Christian SALÈS

Christian Salès est chef de prduits chez Guillard Musiques, mais surtout d'origine occitane. Le 12 novembre sort chez Wagram son premier album : OC, préparé dans la discrétion, mais qui risque fort de faire parler de lui.

Cinq ans de recherches passionnées à travers les siècles, c'est le temps que Christian Salès a pris pour composer l'album OC et faire revivre les instruments d'antan en y associant les nouvelles technologies. « Au XIIe siècle, la civilisation occitane était très en avance sur toute l'Europe par sa pensée, sa culture ... Ses poètes, ses troubadours et ses musiciens rayonnaient sur tout le continent. Il y avait une pensée, une spiritualité, une ouverture d'esprit qui était vraiment très intéressante. Cela s'est arrêté vers le XIIIe siècle avec une guerre incroyable.

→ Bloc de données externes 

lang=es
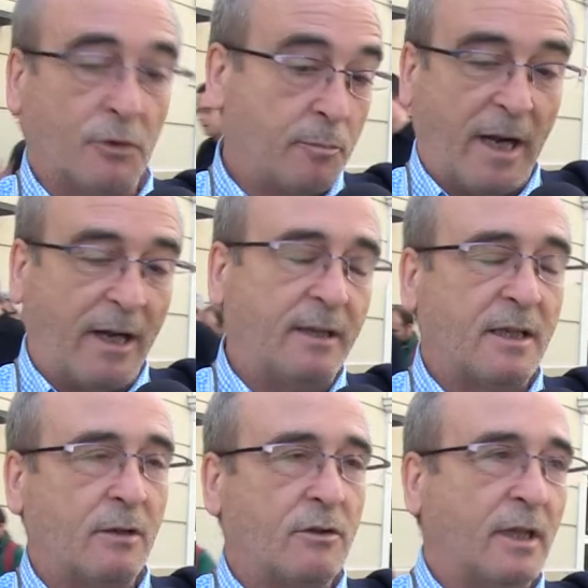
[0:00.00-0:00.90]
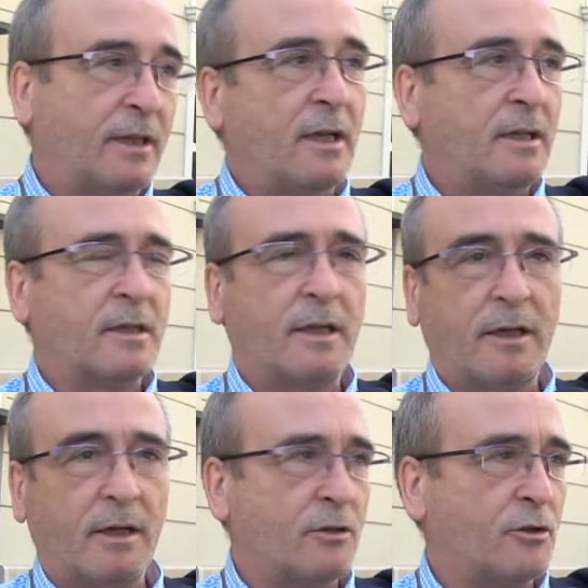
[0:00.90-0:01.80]
los planetas y los satélites que
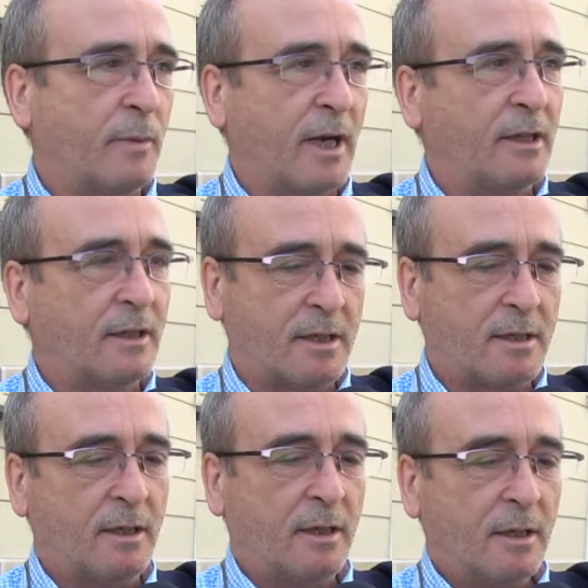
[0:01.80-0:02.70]
tienen esos planetas,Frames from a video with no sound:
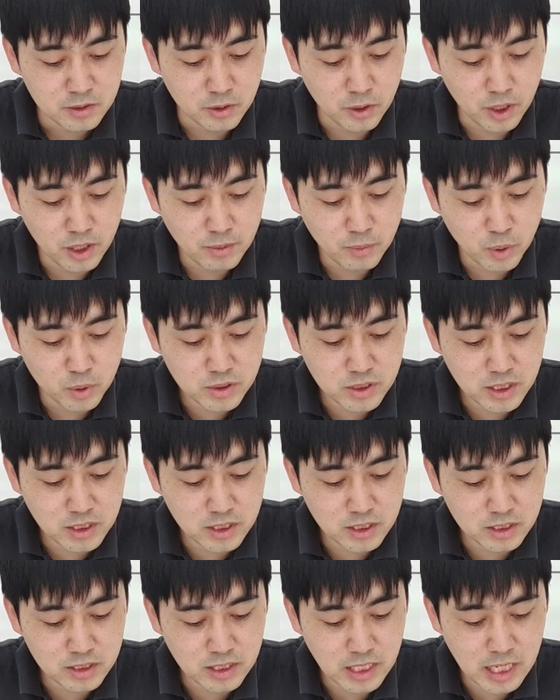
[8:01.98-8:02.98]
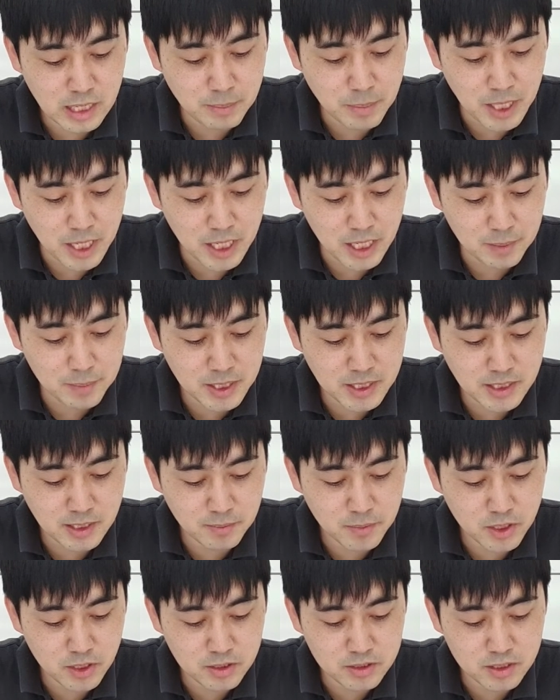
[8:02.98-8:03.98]
너의 목자들은 다 바람에
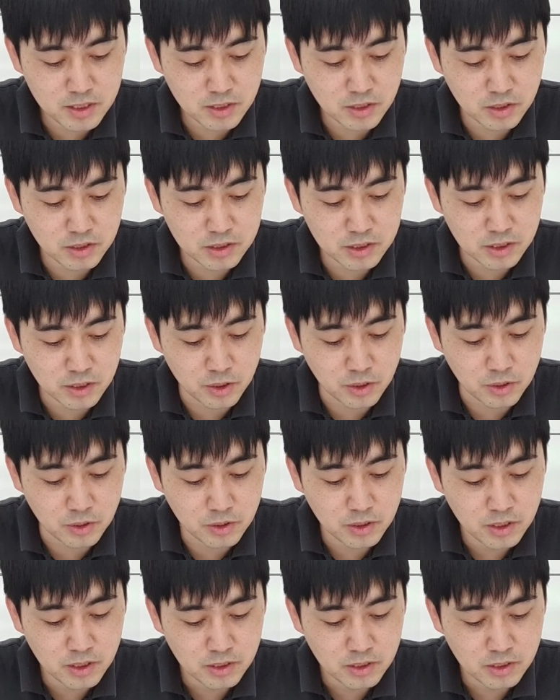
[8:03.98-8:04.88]
삼켜질 것이요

Je suis allé puiser à travers la civilisation occitane des XIIe et XIIIe siècles pour développer avec des spécialistes les instruments médiévaux comme le rebec, la vièle à archet, l'organistrum, le psaltérion en partant de sculptures qu'on trouve dans les châteaux, les peintures, les parchemins...

OC représente une alliance entre cette sonorité d’instruments, les nouvelles musiques électroniques et les textes qui sont des poèmes, des prières d'époque. C'est une alchimie entre les sonorités d'instruments, les racines médiévales de la civilisation occitane et les musiques électroniques avec les synthétiseurs, les rythmiques et les atmosphères actuelles. »

Nouvelles voix originelles

Christian a fait chanter des gens du pays d'Oc, des viticulteurs, des menuisiers ... « Ce sont des voix très spéciales qui libèrent une émotion et une authenticité saisissantes. Elles ont été enregistrées, comme tous les instruments, dans des lieux naturels avec une acoustique vraiment unique : châteaux médiévaux, églises romanes, puits, cuves à vin, chacun ayant sa propre réverbération. Toute l'essence du son et toute l'émotion ont ainsi été capturées ! Il n'est pas question de sampling avec toutes ses fonctions Inhérentes ... il s'agit de prises de son acoustique. Les parties ont été écrites et jouées dans l'église ou le château, puis retravaillées et filtrées. Cela a tout de même fait intervenir six chanteurs, des chorales de quinze à trente personnes, ainsi que d'autres musiciens spécialisés dans des instruments bien particuliers. Ce sont des artistes qui ont un feeling très pointu pour arriver à transmettre toute cette émotion !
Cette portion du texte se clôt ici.